[Solved] C# Job System VS Managed threaded code

Aithoneku · Aug 15, 2018

Short question
What is best way how to execute expensive code which requires usage of managed code while the game uses C# Job System?

Little bit elaborated
Let's say our game needs to execute quite expensive calculation which are not (realistically) possible to write for C# job system (huge cryptography work, image processing using 3rd-party libraries, generally any work which can be executed in separated thread and is too expensive to rewrite using only blittable types). How can be this done while extensively using job system?

More specific example
To be little bit more specific: let's say I have huge amount of IJob instances and similarly big number of IManagedJob (my own interface) instances. Each of them can be executed in separate thread, some of them must be completed in current frame, others can take several frames. I can see multiple ways to handle this problem, but none seems to be optimal:

Use C# job system AND my custom managed job system at the same time.

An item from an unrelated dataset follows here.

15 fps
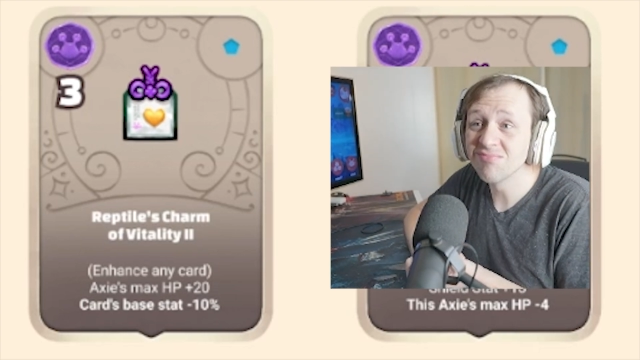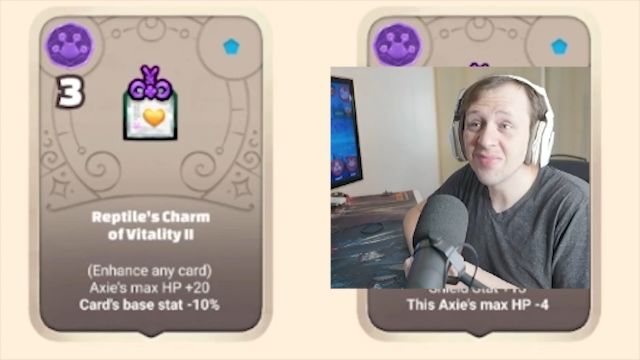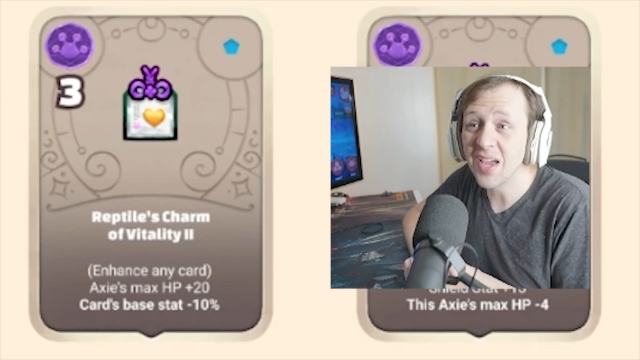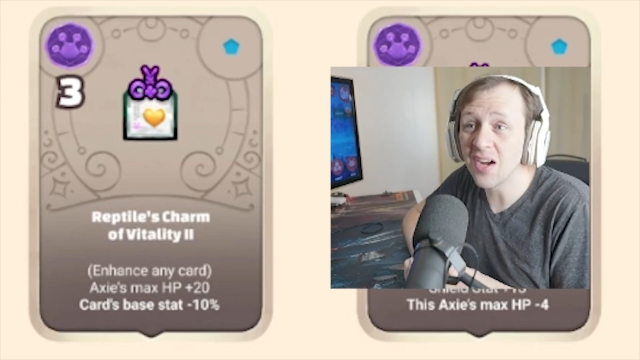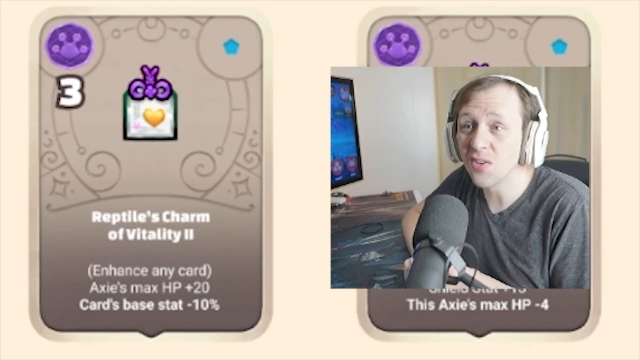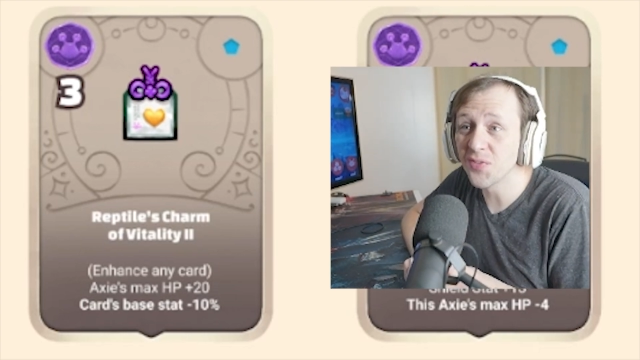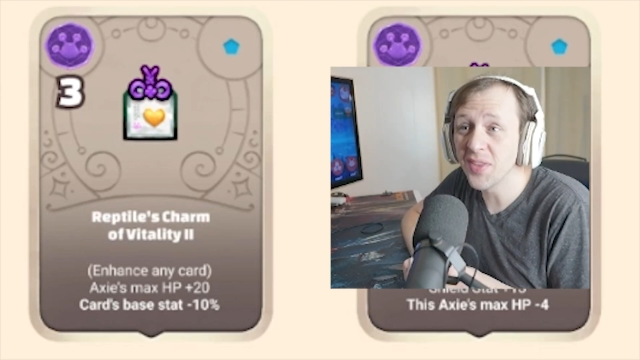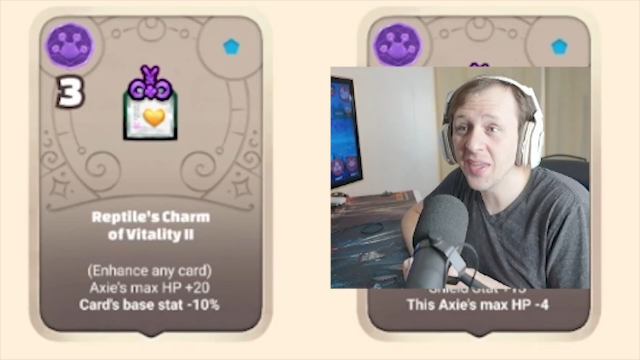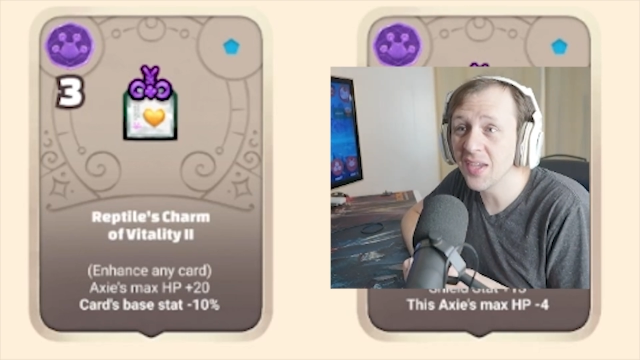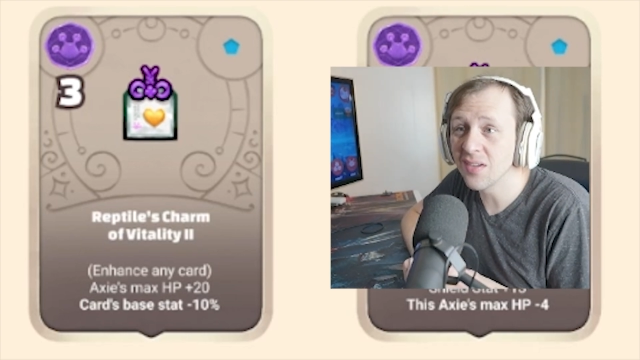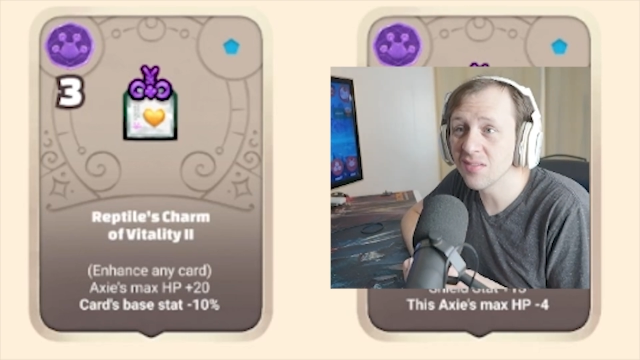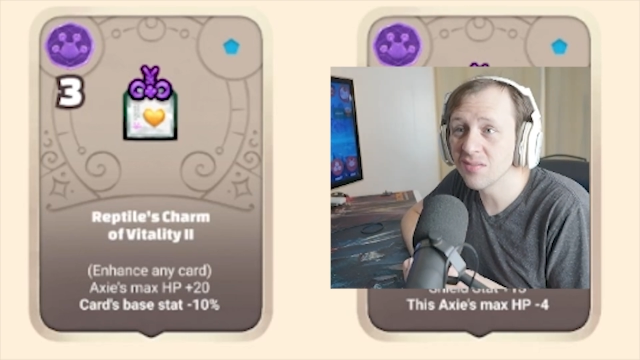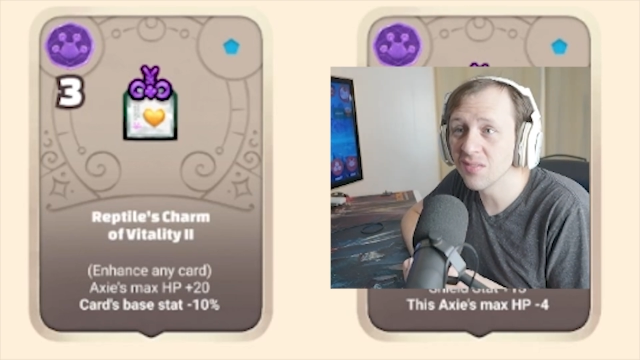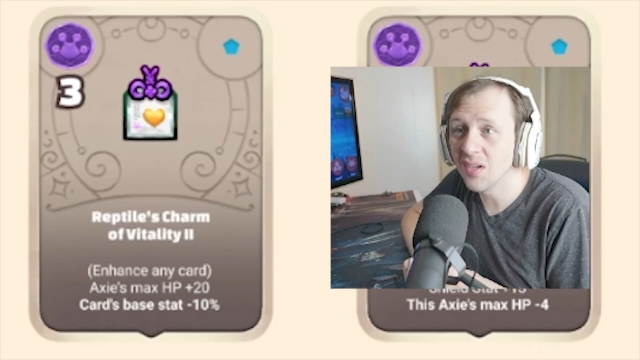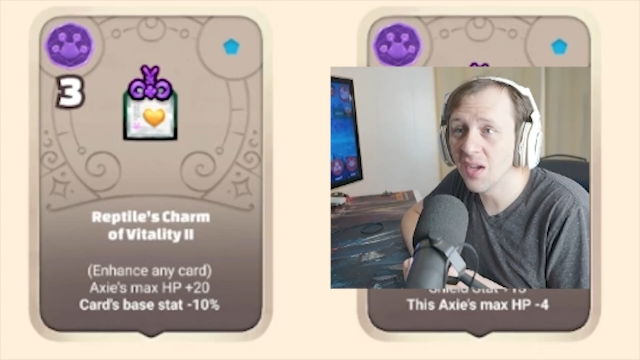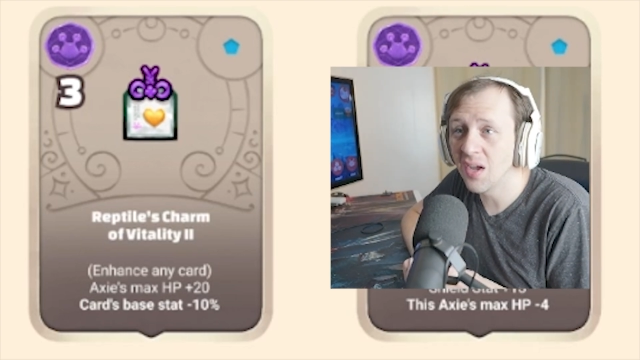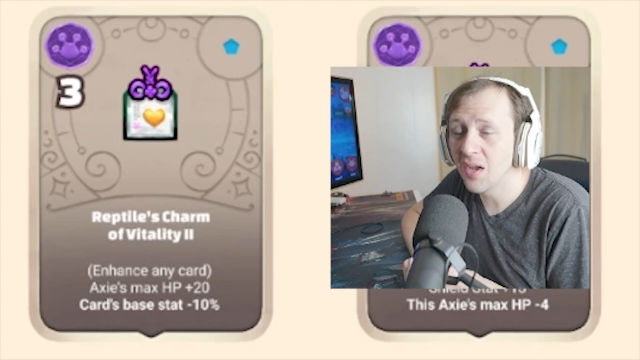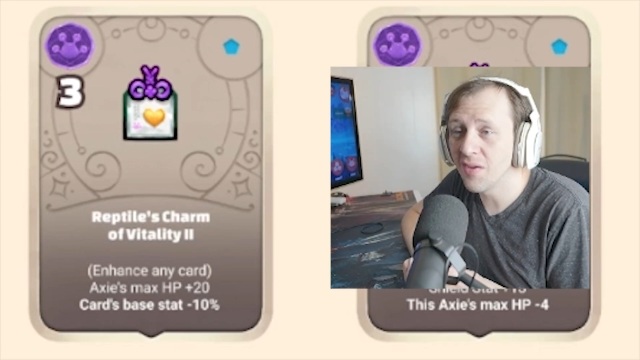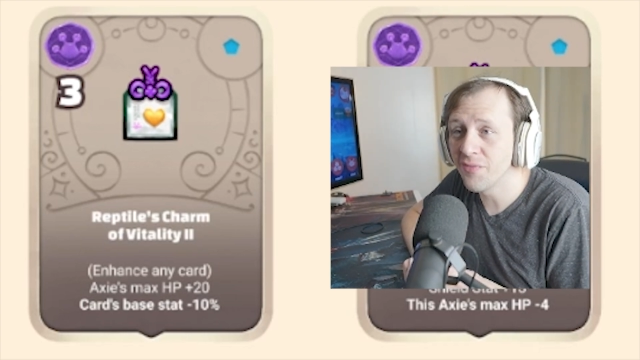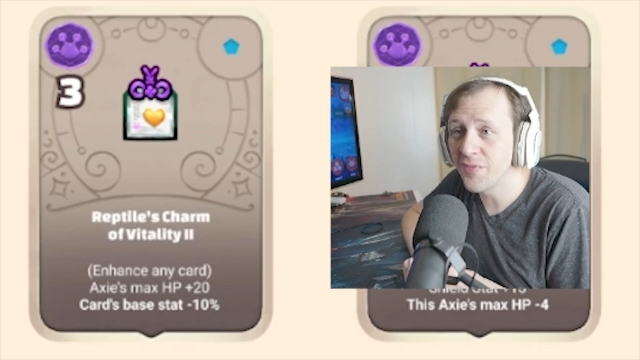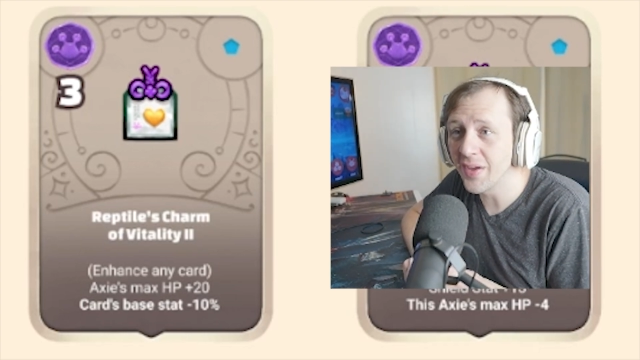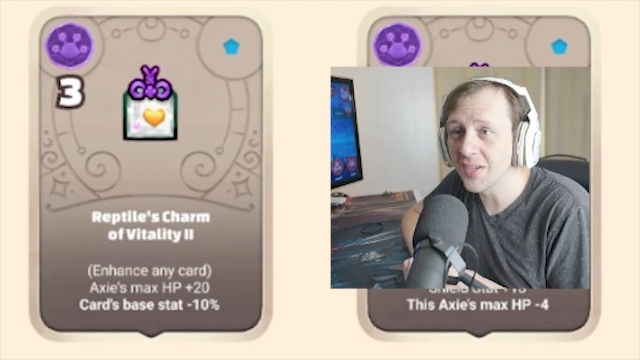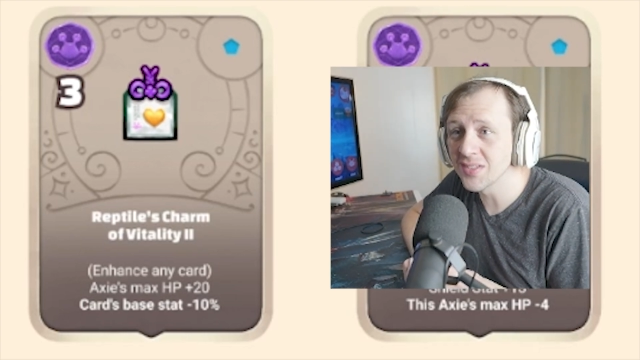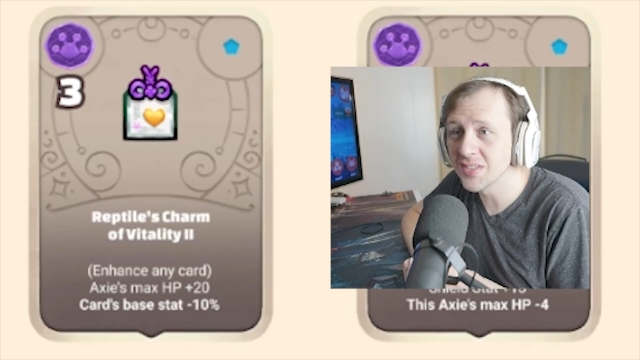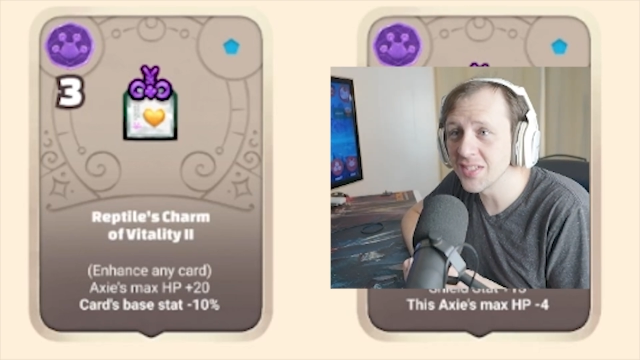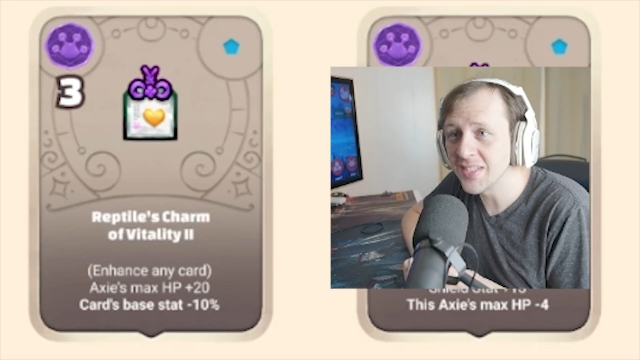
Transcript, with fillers: I don't think it uh, affects the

Advantages: it's simple to write the code.

Disadvantages: if my managed job system uses (core count - 1) threads, then there are (core count - 1)×2 threads in total, which makes whole system ineffective (context switching)

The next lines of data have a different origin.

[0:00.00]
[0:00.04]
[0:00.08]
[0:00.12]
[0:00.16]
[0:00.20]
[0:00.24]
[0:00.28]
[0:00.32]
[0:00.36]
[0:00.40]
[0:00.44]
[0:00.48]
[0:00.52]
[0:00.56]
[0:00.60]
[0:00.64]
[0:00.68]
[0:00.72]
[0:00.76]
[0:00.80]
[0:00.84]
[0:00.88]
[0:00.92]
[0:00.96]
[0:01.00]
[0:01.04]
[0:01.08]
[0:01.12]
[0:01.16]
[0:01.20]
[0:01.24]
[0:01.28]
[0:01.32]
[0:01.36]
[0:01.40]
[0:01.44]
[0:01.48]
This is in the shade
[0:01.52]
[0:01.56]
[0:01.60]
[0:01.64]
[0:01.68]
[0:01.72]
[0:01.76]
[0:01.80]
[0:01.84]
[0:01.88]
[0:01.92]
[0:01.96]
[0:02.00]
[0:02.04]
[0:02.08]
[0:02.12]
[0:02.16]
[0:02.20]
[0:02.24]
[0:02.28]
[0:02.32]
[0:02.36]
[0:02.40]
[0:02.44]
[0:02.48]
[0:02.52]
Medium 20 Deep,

Ignore C# job system and run IJob instances in my managed job system

Advantages: optimal thread count

Disadvantages: losing burst optimizations, impossible to use ECS

First schedule jobs from one system, when completed schedule jobs from the other

Advantages: (almost) no overhead from context switching

Disadvantages: requires precise timing in main thread when to schedule other jobs, there will always be some overhead from context switching due to jobs which lasts several frames

Use smaller thread count in my managed job system

Advantages: less overhead from context switching

Disadvantages: depending on managed tasks, whole system might be the least effective variant (if there is too many managed jobs)

Real-world problem
If you want to ask what real-world problem I'm solving: I joined certain project which is in the middle of progress and it uses own managed job system. My task is to implement something which could hugely benefit from C# job system (lots of low-level calculations on arrays), but rewriting their managed jobs to C# job system is not possible due to time and financial constraints.

Hypothetical problem
After my experiences in the industry, I'm 99% sure that there will always be jobs which requires usage of managed code. I cannot imagine how to write such code while using ECS in new projects.

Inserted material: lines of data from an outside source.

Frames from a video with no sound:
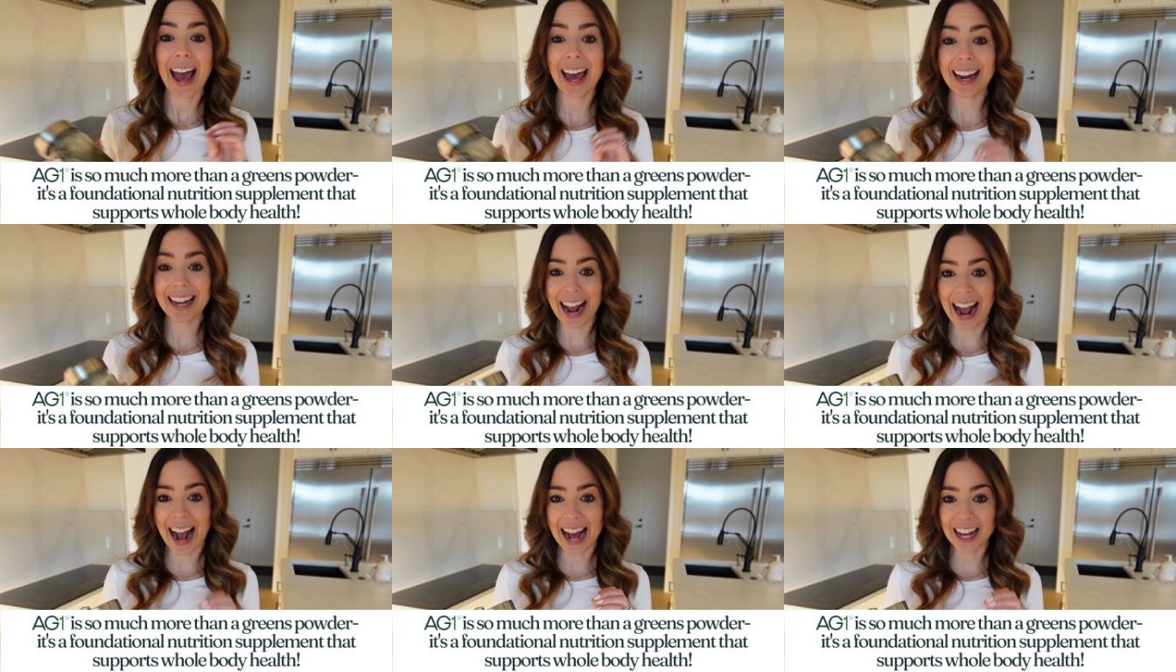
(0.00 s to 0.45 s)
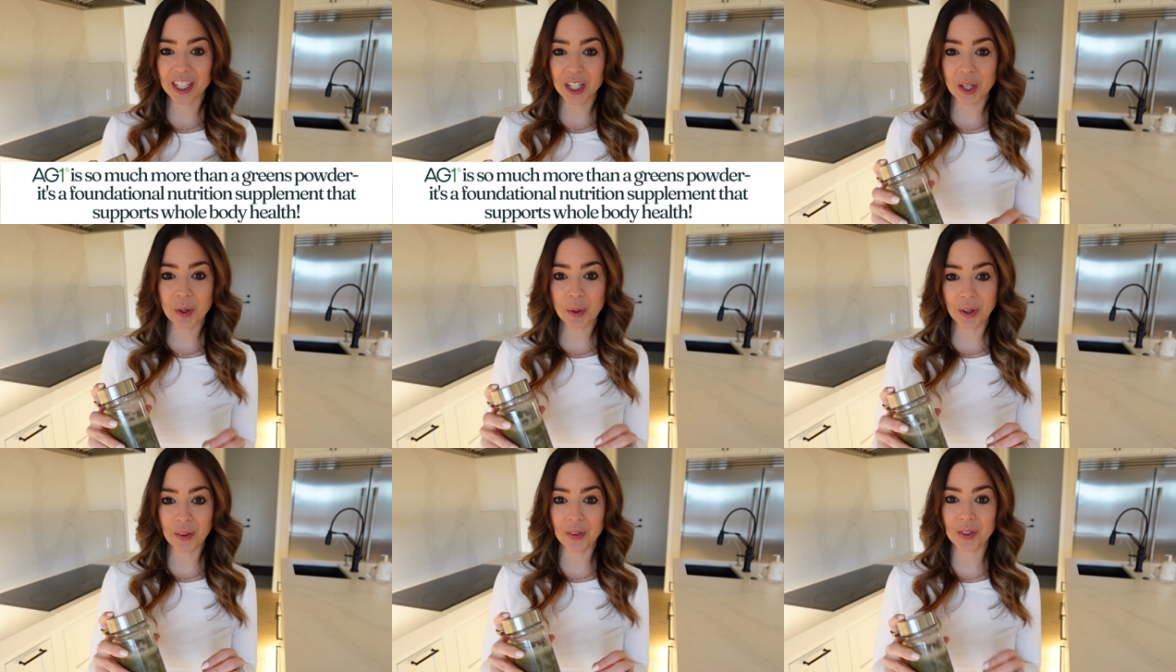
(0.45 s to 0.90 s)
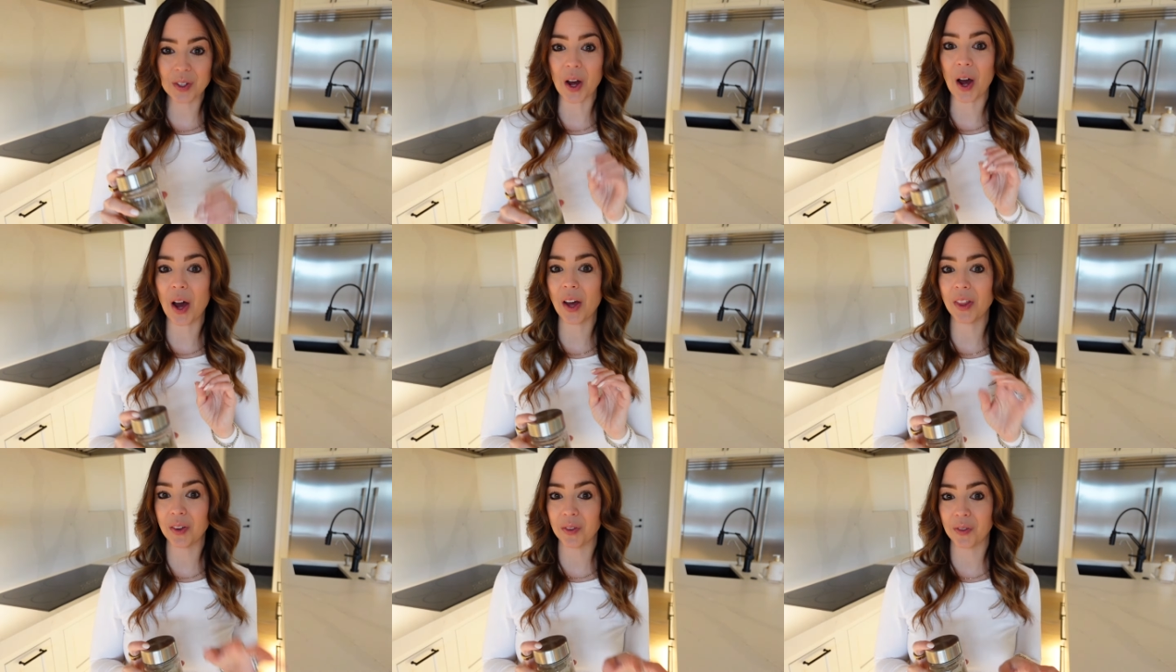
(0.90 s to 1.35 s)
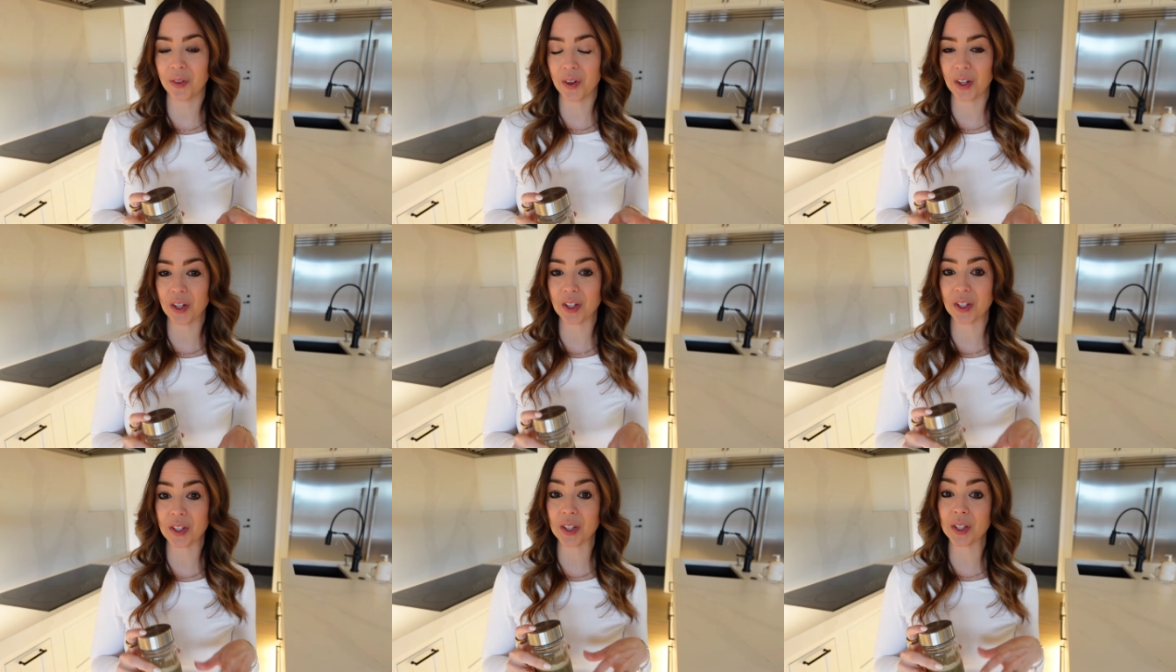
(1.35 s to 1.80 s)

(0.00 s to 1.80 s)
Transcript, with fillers: And as you would have saw in the footage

Joachim_Ante · Aug 15, 2018

You could use the low level API's to make your own job type.

https://github.com/Unity-Technologi...ter/Documentation/content/custom_job_types.md

A simple way would be to use GCHandle to keep a reference to a managed object, then on the custom job convert it to the required interface and invoke some class or whatever you need to run your non-burst C# code.

In this setup you lose
* Safety system, you have full access to C#, any memory and there will be nothing to report race conditions
* Burst can't be used

But at least you can have jobs with dependencies on other jobs.

So i would suggest keeping as much of the code in NativeContainers + real C# jobs. And then the code that can't be ported because you have dependencies on code you don't control keep that in those GC handle based custom managed job types.

Optimally of course over time you find a way to convert all of the C# code to be burst compliant with good data layout. So that you actually get speedups beyond just running the code in parallel.

Aithoneku · Aug 15, 2018

Joachim_Ante said: ↑

You could use the low level API's to make your own job type.

https://github.com/Unity-Technologi...ter/Documentation/content/custom_job_types.md

A simple way would be to use GCHandle to keep a reference to a managed object, then on the custom job convert it to the required interface and invoke some class or whatever you need to run your non-burst C# code.

In this setup you lose
* Safety system, you have full access to C#, any memory and there will be nothing to report race conditions
* Burst can't be used

But at least you can have jobs with dependencies on other jobs.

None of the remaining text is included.